### EXTRACTED MATERIAL:
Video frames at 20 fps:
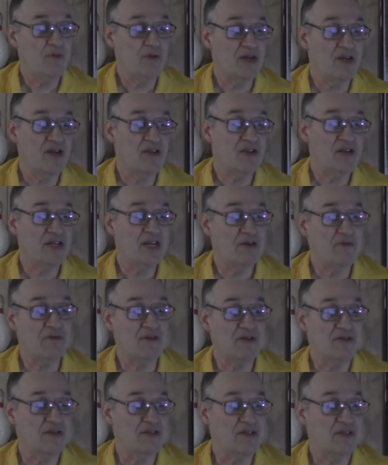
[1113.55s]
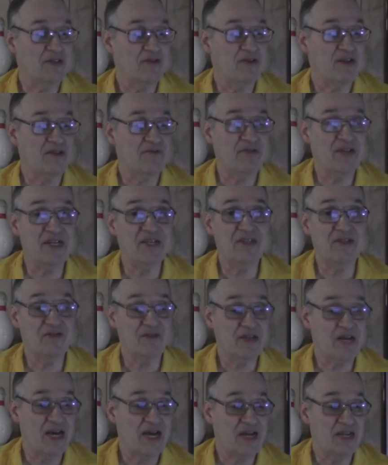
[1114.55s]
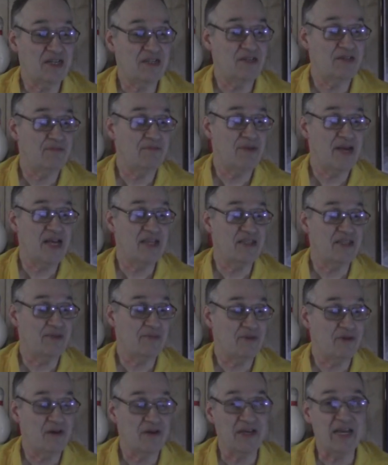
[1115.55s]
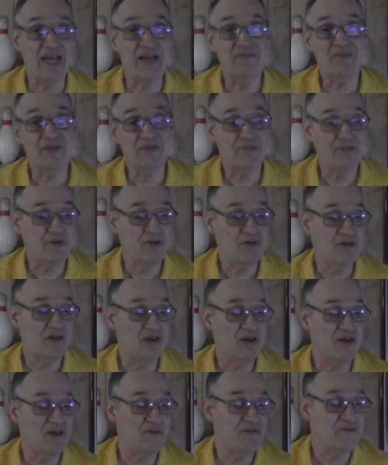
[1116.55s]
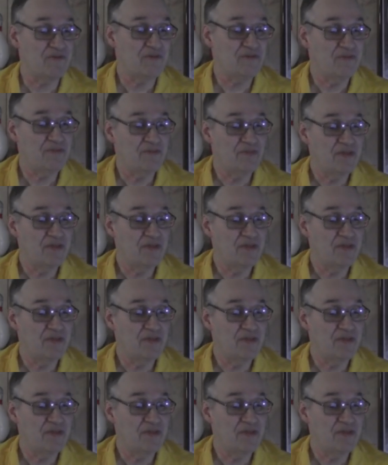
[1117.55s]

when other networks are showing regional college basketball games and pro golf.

### DESCRIPTION OF THE TASK:
All records above must be output exactly as they stand, excluding pictures.

### EXERCISE OUTPUT:
Video frames at 20 fps:
[1113.55s]
[1114.55s]
[1115.55s]
[1116.55s]
[1117.55s]

when other networks are showing regional college basketball games and pro golf.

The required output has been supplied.